**Excerpted records:**
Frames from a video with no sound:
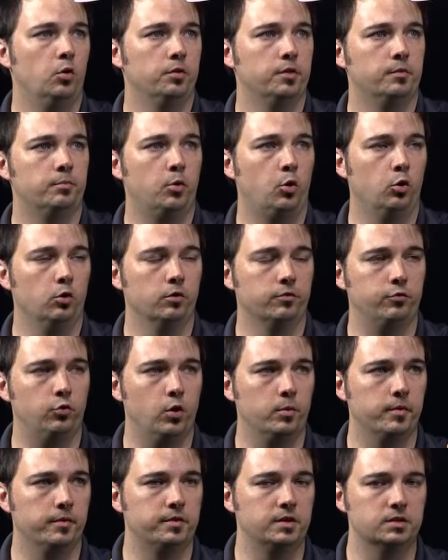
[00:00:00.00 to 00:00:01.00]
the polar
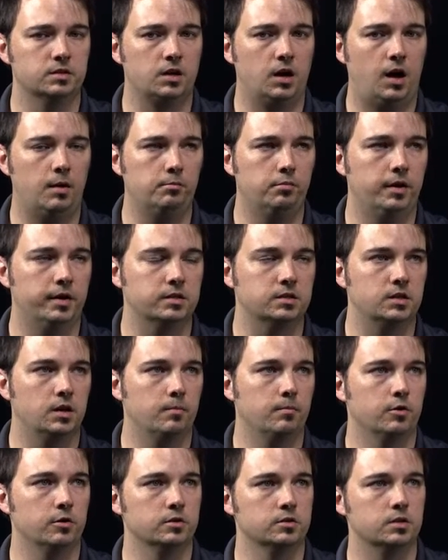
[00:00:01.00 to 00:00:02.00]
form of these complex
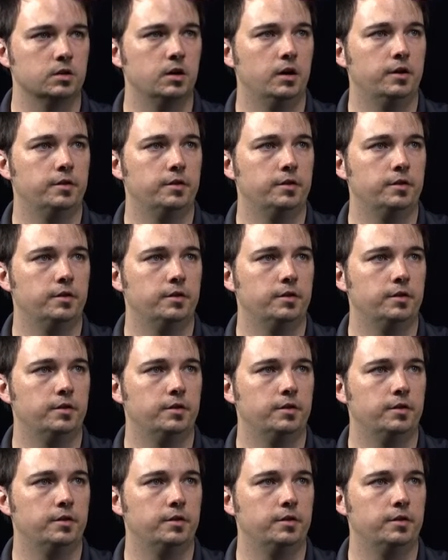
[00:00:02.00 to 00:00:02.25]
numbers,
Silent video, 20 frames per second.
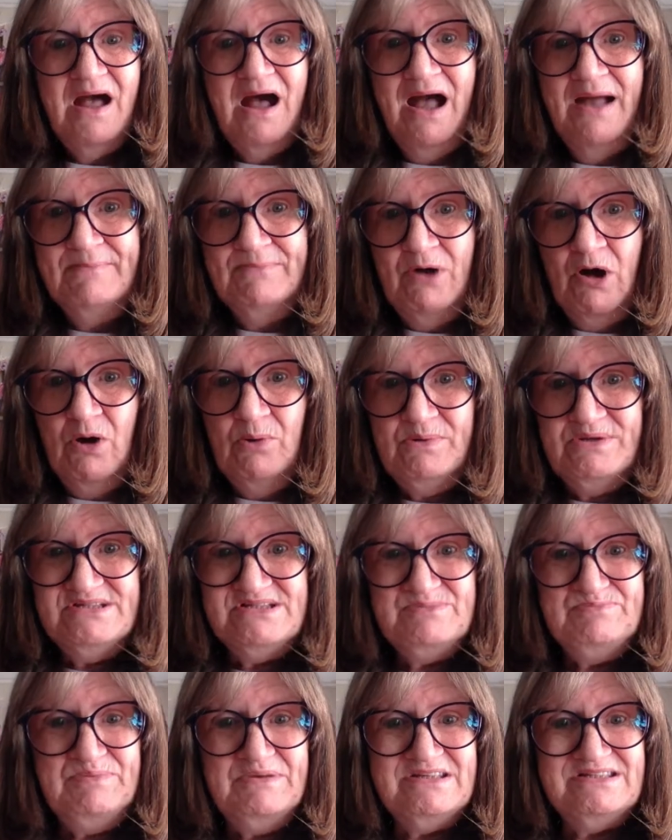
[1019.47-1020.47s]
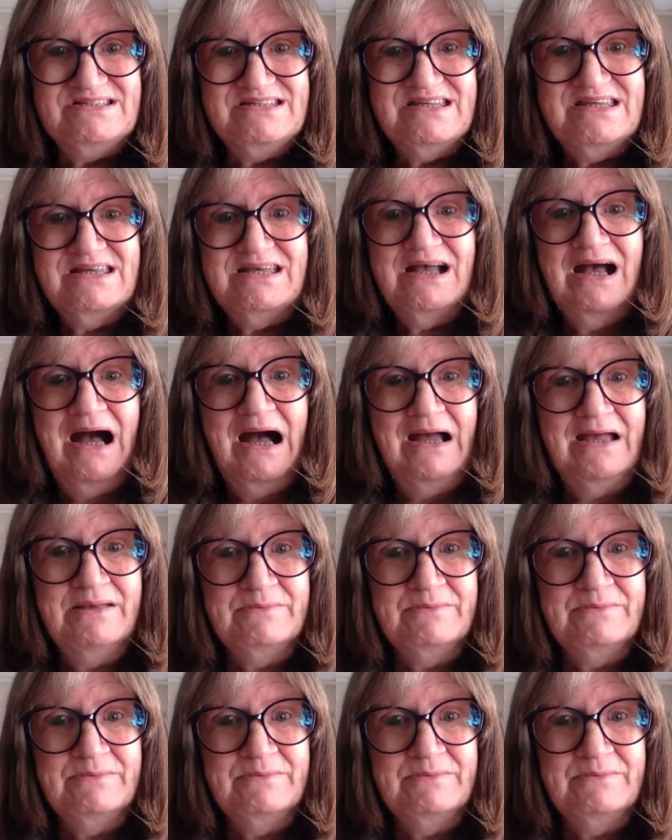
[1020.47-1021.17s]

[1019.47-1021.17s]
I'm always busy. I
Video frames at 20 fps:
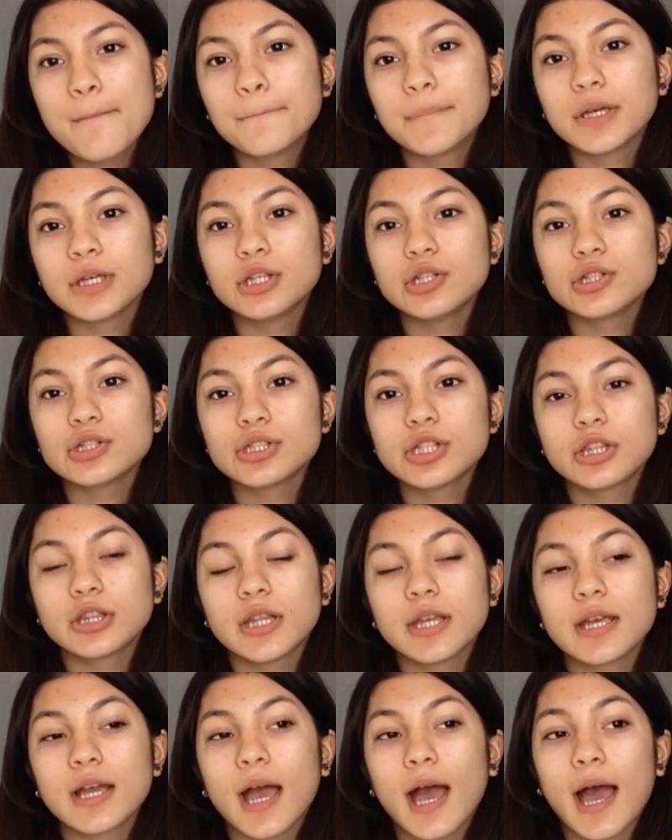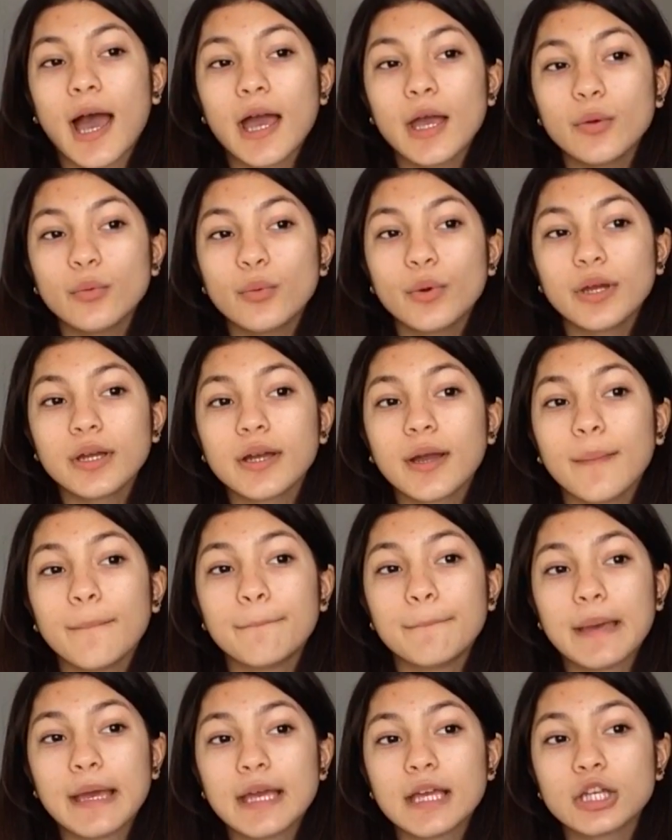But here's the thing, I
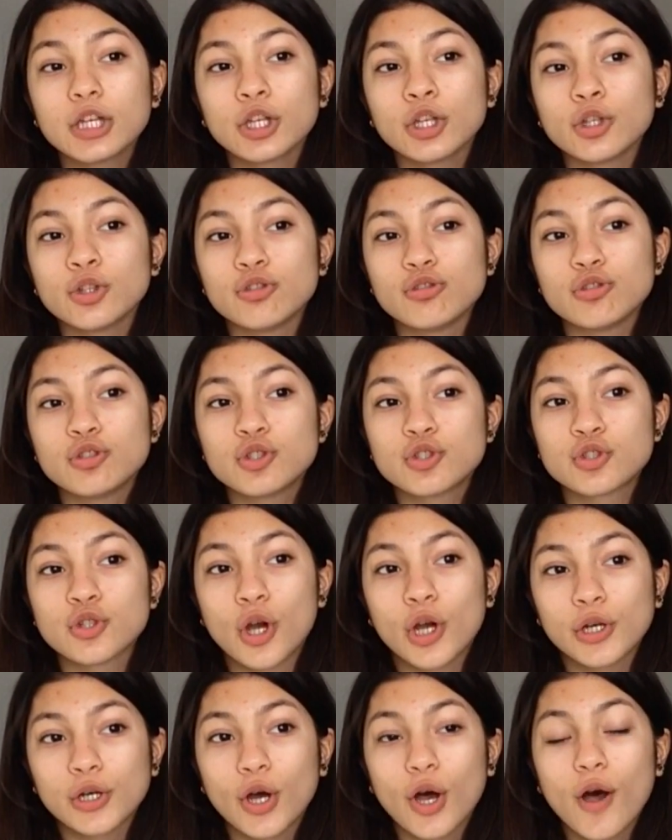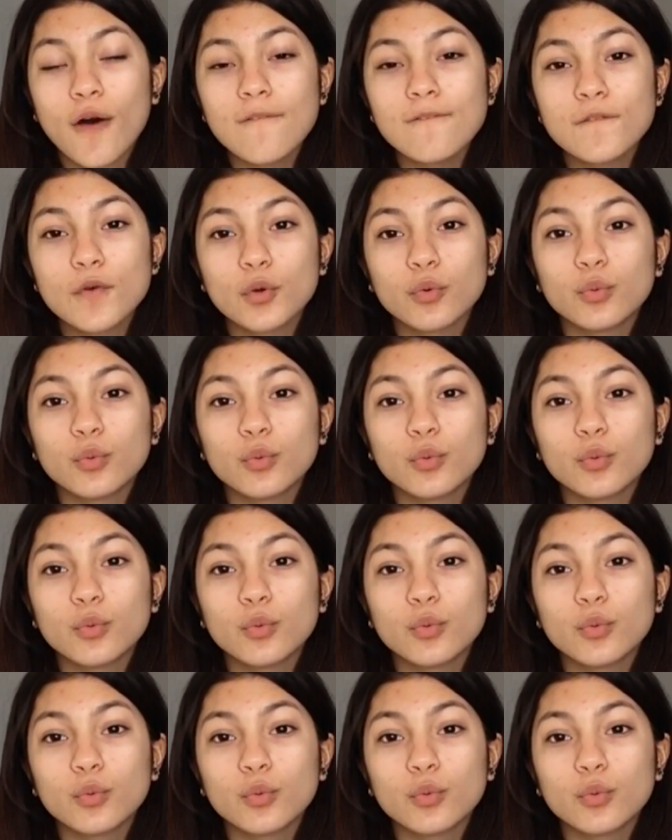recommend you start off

**Problem:** Keep the pictures out of your answer, which should be the lines from the one with "[00:00:02.00 to 00:00:02.25]" through the final line of the data, copied exactly.

**Solution for this problem:**
[00:00:02.00 to 00:00:02.25]
numbers,
Silent video, 20 frames per second.
[1019.47-1020.47s]
[1020.47-1021.17s]

[1019.47-1021.17s]
I'm always busy. I
Video frames at 20 fps:
But here's the thing, I
recommend you start off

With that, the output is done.